Strategic Responses to Supply Risks

To reduce reliance on volatile supply chains, firms are exploring the use of alternative materials. One scalable alternative which is gaining traction are sodium-ion batteries. They use sodium, which is more abundant and widely available than lithium. While their energy density is still lower, these batteries could play a significant role in grid storage and low-cost EV markets in the years ahead.
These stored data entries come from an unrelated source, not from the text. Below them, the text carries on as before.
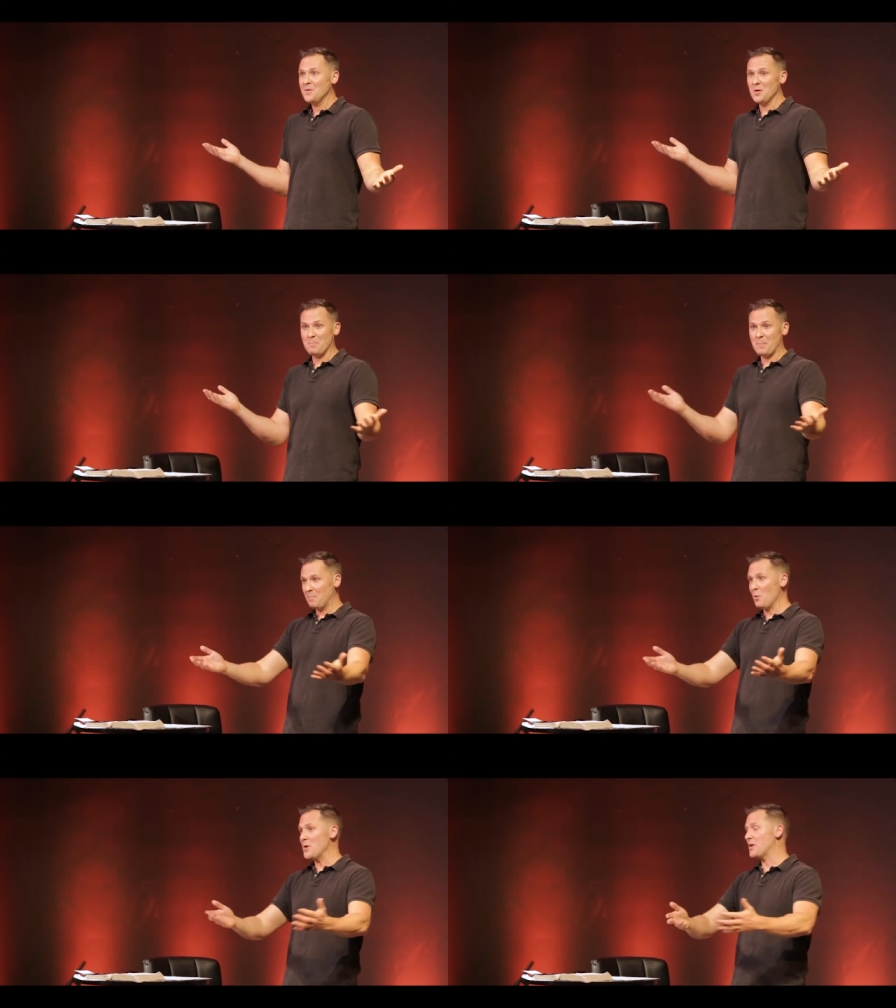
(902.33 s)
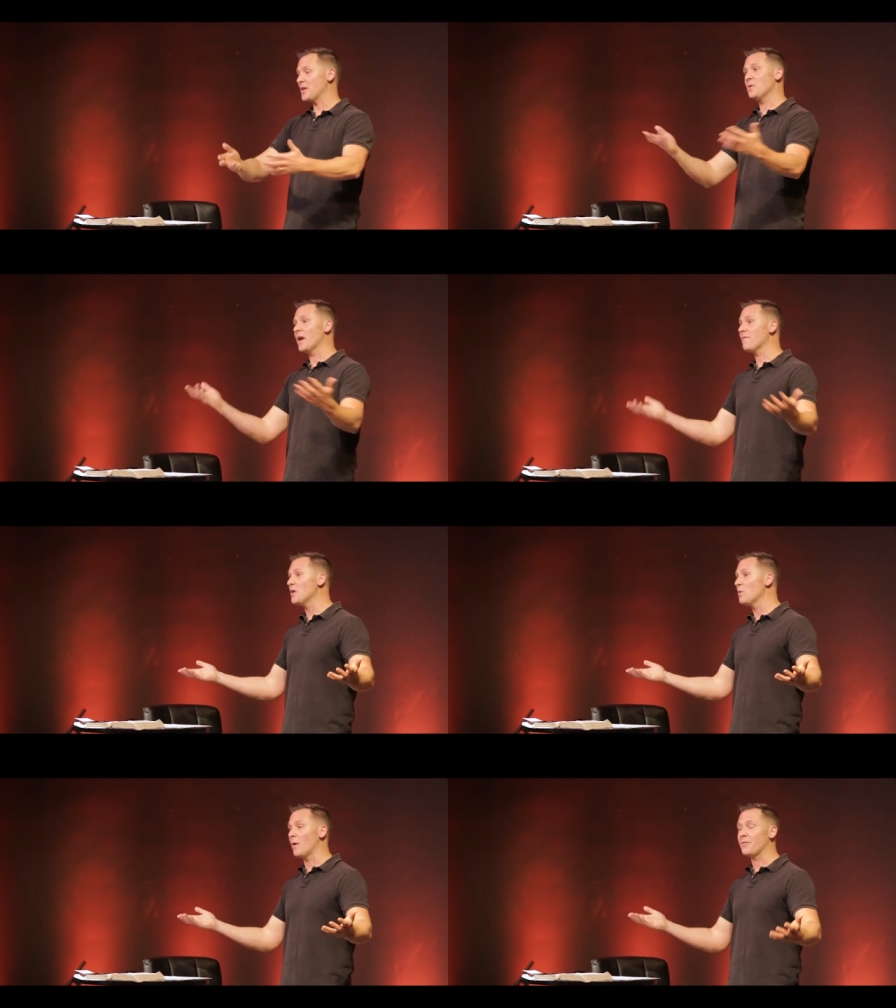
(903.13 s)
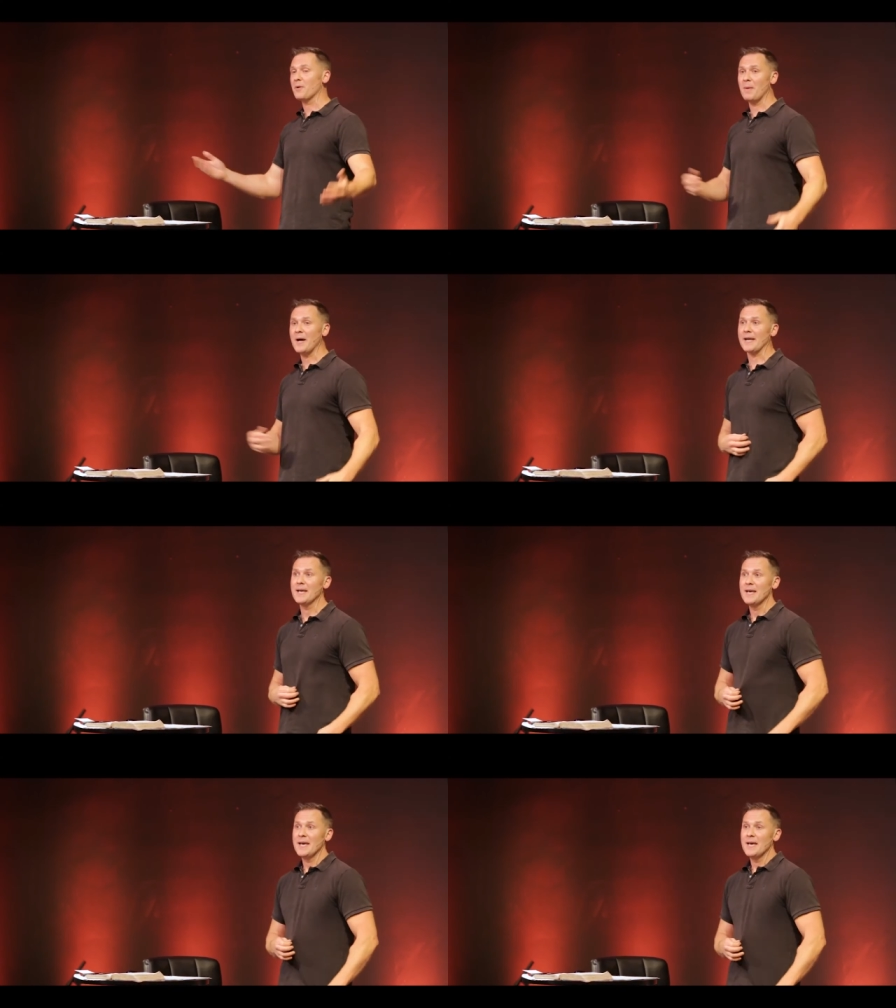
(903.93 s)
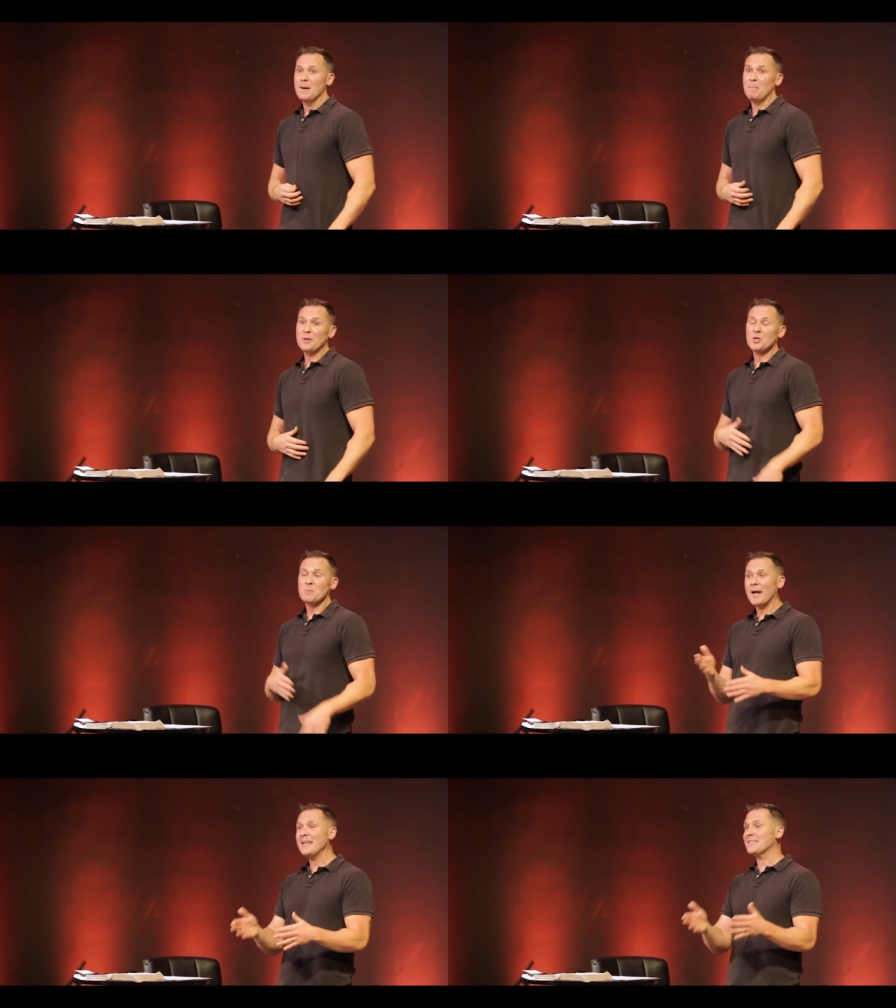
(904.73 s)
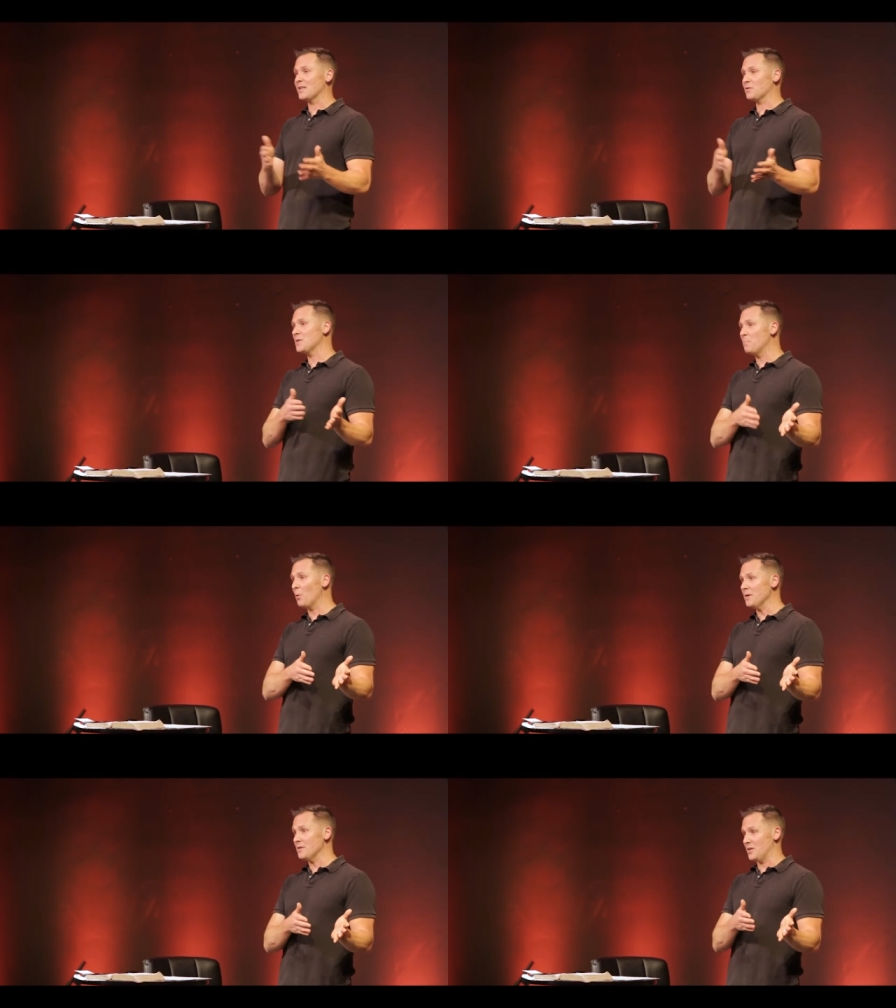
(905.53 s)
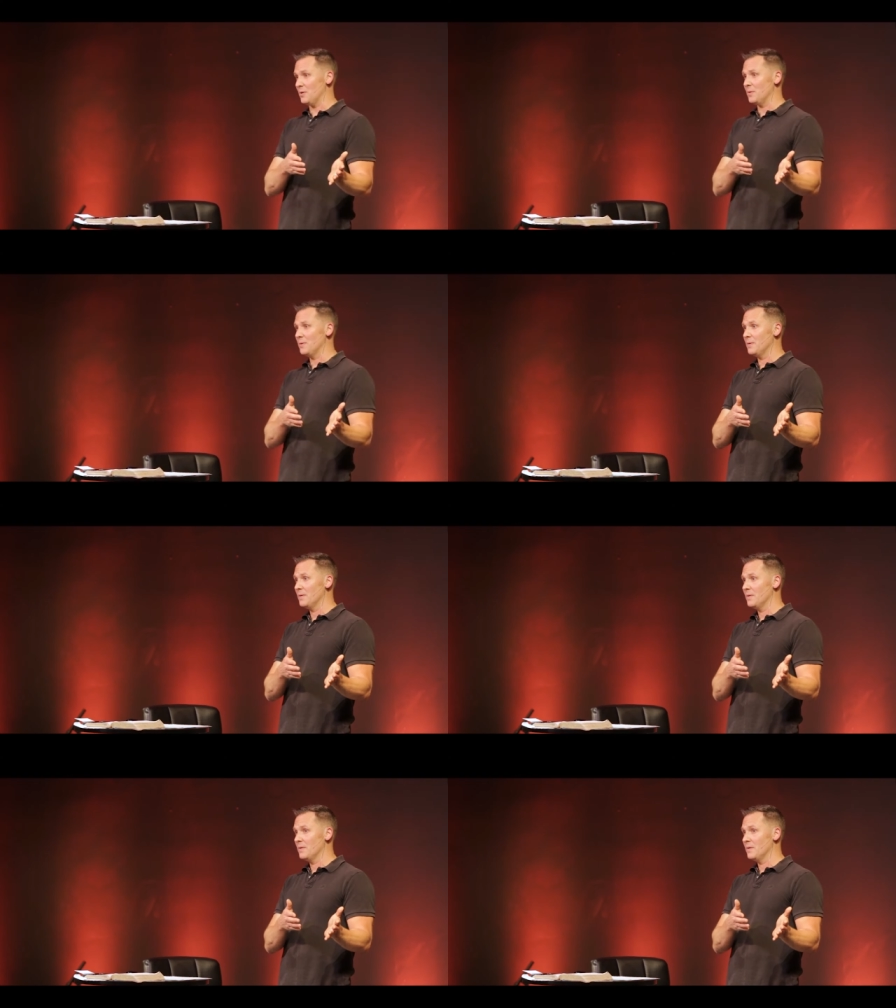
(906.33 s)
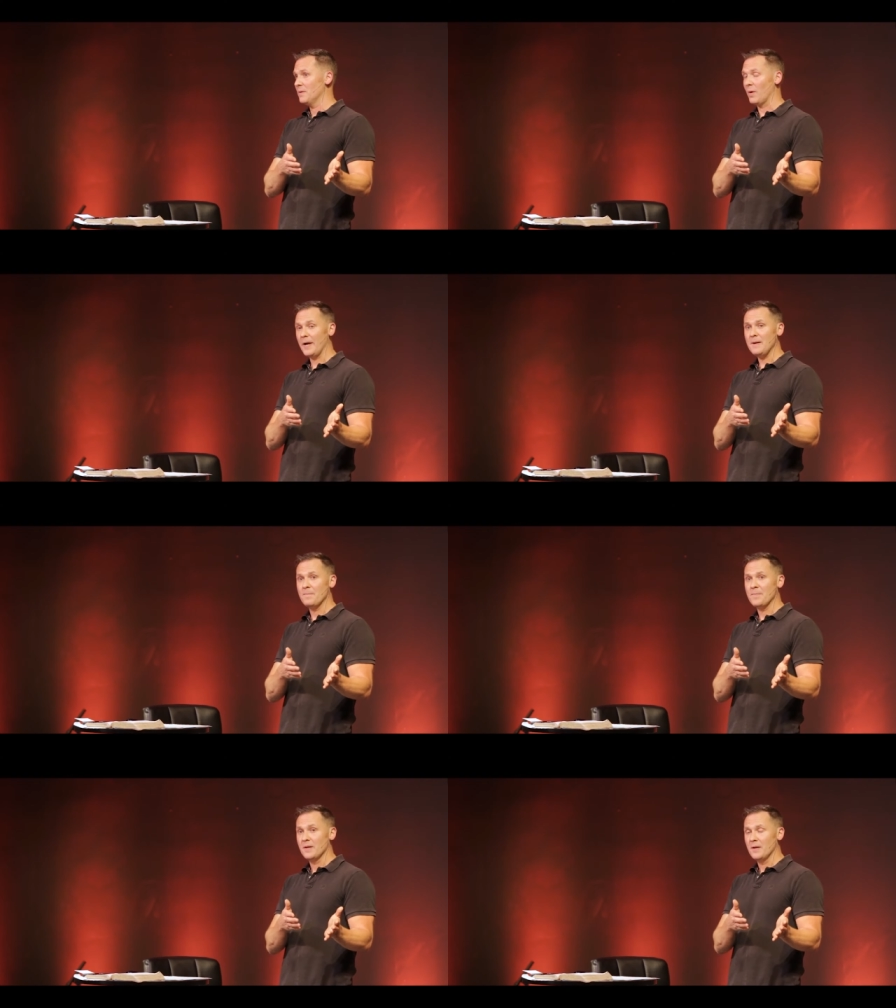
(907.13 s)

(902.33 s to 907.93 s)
You're a big boy. You can do whatever you want with your money. But your money says what's important to you, right?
Recycling and Circular Economy

Recycling of critical minerals is emerging as a key strategy for mitigating supply risk and lowering environmental impact. Companies like Nth Cycle are rolling out clean-tech methods to recover critical materials like nickel and cobalt from e-waste and industrial scrap. Their closed-loop systems aim to reduce reliance on mining and to be far less carbon-intensive. Their process can also cut emissions by up to 90% compared to traditional extraction methods.

Policy and Regulation

Governments are increasingly aligning policy with sustainability goals. The 2024 bipartisan U.S. Critical Mineral Consistency Act mandates more transparent sourcing and supports domestic processing through tax credits. In parallel, the European Union is reviewing and expanding its Conflict Minerals Regulation to include minerals such as cobalt and lithium, moving beyond its original focus on tin, tantalum, tungsten and gold. These steps aim to improve ethical sourcing and boost investor confidence in mineral supply chains.

Conclusion

Critical minerals are the backbone of the global clean energy transformation. Despite their importance, the path from mine to market is increasingly complex — shaped by geopolitical risk, environmental externalities and growing social expectations. To meet rising demand while ensuring long-term sustainability, governments and investors must look beyond securing access to critical minerals. They must champion innovation in recycling, fast-track supply diversification and integrate ESG principles into the core of mineral sourcing strategies. Only then can the global race for critical minerals serve as a catalyst — rather than a contradiction — to the energy transition.